● **Exercise description**: Only the pictures are to be omitted; every entry beneath should otherwise be duplicated exactly.
*** Records for the exercise ***
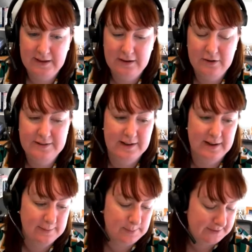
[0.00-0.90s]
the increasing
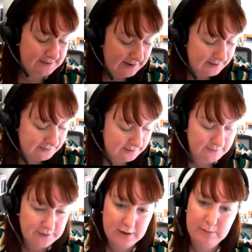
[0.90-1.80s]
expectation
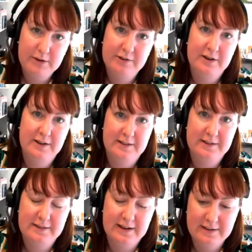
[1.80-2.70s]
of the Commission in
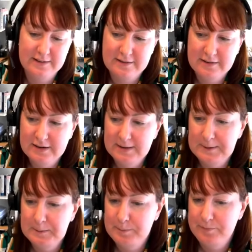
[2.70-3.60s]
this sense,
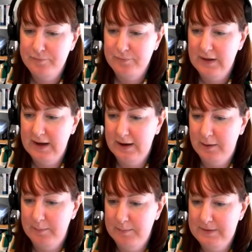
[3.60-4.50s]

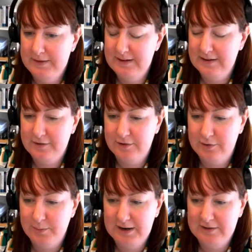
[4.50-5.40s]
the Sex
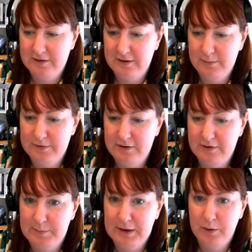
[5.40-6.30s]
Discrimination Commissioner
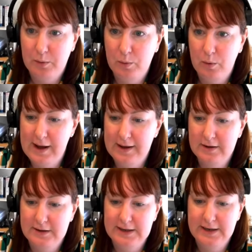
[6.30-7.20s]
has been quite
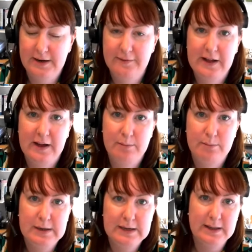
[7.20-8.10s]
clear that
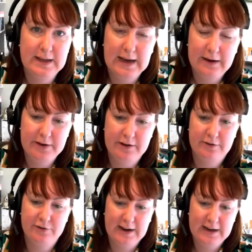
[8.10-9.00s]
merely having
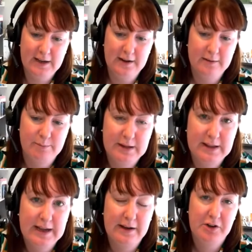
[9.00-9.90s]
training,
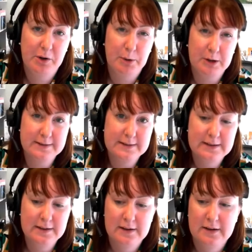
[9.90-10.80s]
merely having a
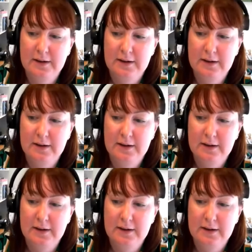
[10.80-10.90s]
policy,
*** End of Records for the exercise ***
● **Problem solution**:
[0.00-0.90s]
the increasing
[0.90-1.80s]
expectation
[1.80-2.70s]
of the Commission in
[2.70-3.60s]
this sense,
[3.60-4.50s]

[4.50-5.40s]
the Sex
[5.40-6.30s]
Discrimination Commissioner
[6.30-7.20s]
has been quite
[7.20-8.10s]
clear that
[8.10-9.00s]
merely having
[9.00-9.90s]
training,
[9.90-10.80s]
merely having a
[10.80-10.90s]
policy,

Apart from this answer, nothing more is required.